Kierowcy samochodów elektrycznych zaczęli uprawiać szabrownictwo energetyczne. Wjeżdżają do cudzych garaży, by za darmo naładować auta

Moto Nieruchomości Dołącz do dyskusji
Kierowcy samochodów elektrycznych zaczęli uprawiać szabrownictwo energetyczne. Wjeżdżają do cudzych garaży, by za darmo naładować auta

Coraz częściej pojawiają się problemy związane z ich ładowaniem, zwłaszcza w przestrzeniach wspólnot mieszkaniowych. W wielu nowoczesnych budynkach podziemne garaże są wyposażone w gniazdka elektryczne przy każdym miejscu parkingowym, pierwotnie przeznaczone do niewielkiego użytku, takiego jak zasilanie odkurzacza czy ładowanie akumulatora.

Tymczasem niektórzy mieszkańcy zaczęli wykorzystywać je do ładowania swoich aut elektrycznych, co rodzi liczne kontrowersje.

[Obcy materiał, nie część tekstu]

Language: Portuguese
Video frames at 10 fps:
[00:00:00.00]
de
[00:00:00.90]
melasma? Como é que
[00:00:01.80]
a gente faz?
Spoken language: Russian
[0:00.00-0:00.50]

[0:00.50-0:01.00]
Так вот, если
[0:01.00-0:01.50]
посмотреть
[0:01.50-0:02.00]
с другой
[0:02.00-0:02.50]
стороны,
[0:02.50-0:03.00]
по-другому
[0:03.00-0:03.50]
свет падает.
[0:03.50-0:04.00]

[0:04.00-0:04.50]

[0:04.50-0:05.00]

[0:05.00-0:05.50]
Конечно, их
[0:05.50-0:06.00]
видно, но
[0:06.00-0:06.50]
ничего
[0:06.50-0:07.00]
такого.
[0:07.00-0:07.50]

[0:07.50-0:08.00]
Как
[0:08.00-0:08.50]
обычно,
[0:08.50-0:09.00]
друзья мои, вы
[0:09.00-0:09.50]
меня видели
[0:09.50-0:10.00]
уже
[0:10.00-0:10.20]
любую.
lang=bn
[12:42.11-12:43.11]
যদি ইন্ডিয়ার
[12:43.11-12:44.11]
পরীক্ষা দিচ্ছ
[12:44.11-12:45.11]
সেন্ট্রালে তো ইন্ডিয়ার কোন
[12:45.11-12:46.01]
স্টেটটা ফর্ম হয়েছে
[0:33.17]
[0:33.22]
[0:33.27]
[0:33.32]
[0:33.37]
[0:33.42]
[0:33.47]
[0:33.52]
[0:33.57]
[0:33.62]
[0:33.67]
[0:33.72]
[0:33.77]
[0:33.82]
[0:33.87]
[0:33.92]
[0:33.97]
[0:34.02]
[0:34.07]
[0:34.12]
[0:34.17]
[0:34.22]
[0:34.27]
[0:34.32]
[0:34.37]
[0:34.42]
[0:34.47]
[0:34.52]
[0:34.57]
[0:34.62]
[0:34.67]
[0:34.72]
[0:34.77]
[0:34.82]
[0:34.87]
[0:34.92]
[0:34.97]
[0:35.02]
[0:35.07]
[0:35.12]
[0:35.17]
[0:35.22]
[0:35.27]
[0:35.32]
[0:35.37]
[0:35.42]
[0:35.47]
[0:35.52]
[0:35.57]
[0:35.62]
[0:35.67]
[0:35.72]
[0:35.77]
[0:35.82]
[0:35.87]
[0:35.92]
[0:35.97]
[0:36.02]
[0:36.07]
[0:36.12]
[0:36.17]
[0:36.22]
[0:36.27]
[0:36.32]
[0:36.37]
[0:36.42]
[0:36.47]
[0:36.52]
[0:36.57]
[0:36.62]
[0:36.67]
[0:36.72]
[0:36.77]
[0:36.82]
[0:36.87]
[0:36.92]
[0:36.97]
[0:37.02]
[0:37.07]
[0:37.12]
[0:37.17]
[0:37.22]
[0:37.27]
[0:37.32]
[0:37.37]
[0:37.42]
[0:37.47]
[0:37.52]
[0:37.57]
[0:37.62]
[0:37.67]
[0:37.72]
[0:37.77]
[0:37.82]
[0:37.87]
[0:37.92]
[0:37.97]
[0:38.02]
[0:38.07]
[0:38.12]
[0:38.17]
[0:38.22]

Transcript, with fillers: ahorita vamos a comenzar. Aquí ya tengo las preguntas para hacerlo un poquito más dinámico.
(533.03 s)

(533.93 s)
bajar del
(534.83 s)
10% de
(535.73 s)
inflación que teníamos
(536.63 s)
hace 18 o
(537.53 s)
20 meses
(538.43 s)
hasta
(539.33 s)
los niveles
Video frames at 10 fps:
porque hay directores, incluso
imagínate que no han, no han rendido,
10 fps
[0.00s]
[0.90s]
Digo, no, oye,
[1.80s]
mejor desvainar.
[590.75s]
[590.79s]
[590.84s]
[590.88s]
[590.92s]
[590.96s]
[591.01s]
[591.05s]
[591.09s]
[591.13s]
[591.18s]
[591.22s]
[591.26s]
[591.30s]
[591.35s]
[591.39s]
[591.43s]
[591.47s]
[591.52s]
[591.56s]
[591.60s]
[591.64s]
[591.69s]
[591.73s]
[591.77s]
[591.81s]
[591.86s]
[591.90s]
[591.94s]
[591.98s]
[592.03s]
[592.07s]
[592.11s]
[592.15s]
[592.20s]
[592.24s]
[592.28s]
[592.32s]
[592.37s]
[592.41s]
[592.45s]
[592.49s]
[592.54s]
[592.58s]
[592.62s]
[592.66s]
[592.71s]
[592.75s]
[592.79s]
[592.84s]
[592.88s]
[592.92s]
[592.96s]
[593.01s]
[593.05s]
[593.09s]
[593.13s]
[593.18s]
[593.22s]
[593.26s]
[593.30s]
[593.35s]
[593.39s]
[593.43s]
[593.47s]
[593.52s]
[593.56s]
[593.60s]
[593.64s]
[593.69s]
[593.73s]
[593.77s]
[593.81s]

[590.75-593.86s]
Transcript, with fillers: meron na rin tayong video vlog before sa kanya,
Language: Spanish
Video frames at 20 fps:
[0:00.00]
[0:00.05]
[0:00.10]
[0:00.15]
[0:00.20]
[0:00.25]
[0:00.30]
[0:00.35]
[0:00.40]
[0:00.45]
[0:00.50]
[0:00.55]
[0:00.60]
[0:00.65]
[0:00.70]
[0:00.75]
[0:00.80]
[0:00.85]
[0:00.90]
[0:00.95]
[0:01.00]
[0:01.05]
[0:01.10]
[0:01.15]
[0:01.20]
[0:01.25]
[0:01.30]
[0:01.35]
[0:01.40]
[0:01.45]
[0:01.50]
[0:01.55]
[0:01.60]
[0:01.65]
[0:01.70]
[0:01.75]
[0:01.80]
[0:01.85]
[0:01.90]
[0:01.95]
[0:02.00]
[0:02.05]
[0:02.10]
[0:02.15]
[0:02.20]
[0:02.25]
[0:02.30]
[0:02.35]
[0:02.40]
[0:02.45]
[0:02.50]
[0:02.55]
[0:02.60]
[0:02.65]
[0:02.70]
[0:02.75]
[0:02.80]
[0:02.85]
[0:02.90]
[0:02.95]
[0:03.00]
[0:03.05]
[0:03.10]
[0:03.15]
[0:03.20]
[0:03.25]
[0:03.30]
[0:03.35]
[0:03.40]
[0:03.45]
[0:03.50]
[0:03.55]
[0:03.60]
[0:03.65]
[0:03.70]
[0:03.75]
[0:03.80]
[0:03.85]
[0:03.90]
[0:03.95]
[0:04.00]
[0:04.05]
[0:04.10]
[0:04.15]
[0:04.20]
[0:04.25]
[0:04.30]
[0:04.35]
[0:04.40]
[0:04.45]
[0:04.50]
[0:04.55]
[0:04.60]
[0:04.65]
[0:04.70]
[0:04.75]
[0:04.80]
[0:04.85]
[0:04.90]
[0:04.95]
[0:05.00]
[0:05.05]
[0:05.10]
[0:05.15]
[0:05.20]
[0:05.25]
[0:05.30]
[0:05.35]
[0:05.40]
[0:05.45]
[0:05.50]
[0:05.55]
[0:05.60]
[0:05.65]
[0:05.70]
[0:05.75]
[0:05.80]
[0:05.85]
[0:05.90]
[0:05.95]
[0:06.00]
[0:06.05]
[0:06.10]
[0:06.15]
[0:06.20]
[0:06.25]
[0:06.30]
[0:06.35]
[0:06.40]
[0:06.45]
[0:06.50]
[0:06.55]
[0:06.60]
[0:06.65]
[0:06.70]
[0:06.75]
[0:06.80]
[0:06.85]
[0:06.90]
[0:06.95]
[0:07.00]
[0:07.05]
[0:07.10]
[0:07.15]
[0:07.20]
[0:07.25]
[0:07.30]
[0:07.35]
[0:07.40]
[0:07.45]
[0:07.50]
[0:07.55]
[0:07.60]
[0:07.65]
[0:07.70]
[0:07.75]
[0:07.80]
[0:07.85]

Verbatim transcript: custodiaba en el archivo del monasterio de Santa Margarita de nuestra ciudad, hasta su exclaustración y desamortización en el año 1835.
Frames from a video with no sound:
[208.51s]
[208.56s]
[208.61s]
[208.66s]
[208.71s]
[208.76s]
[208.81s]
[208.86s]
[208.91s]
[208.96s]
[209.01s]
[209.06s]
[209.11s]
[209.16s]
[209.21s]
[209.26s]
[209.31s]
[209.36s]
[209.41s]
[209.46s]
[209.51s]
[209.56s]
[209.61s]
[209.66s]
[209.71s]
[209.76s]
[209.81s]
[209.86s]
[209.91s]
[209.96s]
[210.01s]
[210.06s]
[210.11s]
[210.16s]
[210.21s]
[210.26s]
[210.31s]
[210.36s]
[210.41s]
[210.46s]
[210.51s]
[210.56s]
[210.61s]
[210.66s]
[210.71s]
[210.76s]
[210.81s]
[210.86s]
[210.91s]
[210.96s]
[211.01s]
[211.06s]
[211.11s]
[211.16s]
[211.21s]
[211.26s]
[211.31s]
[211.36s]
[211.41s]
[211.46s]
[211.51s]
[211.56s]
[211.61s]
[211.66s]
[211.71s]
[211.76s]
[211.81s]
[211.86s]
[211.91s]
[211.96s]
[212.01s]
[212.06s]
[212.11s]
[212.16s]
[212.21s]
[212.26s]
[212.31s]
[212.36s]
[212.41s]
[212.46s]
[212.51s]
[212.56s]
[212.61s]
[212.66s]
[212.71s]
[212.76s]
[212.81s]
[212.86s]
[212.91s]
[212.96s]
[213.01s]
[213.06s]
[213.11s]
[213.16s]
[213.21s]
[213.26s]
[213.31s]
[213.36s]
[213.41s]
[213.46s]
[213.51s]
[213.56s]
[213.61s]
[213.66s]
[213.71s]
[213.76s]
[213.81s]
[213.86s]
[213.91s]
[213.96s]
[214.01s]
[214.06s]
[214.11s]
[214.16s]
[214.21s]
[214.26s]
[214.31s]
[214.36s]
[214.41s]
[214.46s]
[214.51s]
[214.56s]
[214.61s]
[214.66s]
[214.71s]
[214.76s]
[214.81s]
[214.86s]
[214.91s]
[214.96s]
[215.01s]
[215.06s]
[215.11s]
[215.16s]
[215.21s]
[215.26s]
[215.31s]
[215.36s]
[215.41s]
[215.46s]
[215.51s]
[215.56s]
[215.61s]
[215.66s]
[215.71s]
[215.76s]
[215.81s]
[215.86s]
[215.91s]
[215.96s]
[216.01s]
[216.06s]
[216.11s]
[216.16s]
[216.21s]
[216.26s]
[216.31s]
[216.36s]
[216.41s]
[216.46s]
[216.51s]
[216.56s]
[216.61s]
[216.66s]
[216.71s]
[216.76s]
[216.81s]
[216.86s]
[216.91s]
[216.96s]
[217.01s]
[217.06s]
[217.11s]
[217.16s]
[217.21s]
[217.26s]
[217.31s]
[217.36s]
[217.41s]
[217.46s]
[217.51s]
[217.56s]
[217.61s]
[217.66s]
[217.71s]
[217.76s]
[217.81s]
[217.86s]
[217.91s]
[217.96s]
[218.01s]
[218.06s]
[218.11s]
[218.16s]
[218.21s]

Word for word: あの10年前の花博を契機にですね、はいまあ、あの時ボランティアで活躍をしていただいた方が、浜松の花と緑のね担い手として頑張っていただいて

Jeszcze większym problemem staje się fakt, że do garaży zaczęły wjeżdżać osoby całkowicie postronne, korzystając z infrastruktury energetycznej budynku bez zgody wspólnoty.

To właśnie ostatnio najbardziej rozgrzewa grupki wspólnot mieszkaniowych

Problem ten budzi coraz więcej skarg ze strony mieszkańców, którzy dostrzegają w nim zarówno niesprawiedliwe obciążenie kosztami, jak i potencjalne zagrożenie dla bezpieczeństwa. W większości wspólnot zużycie prądu w garażu jest rozliczane wspólnie, co oznacza, że koszty wynikające z ładowania samochodów elektrycznych są dzielone na wszystkich mieszkańców, niezależnie od tego, czy posiadają oni pojazdy elektryczne, czy też nie. Dla wielu osób jest to sytuacja nie do zaakceptowania, ponieważ zamiast proporcjonalnego rozliczania kosztów, energia zużywana przez pojedyncze osoby staje się obciążeniem dla całej społeczności.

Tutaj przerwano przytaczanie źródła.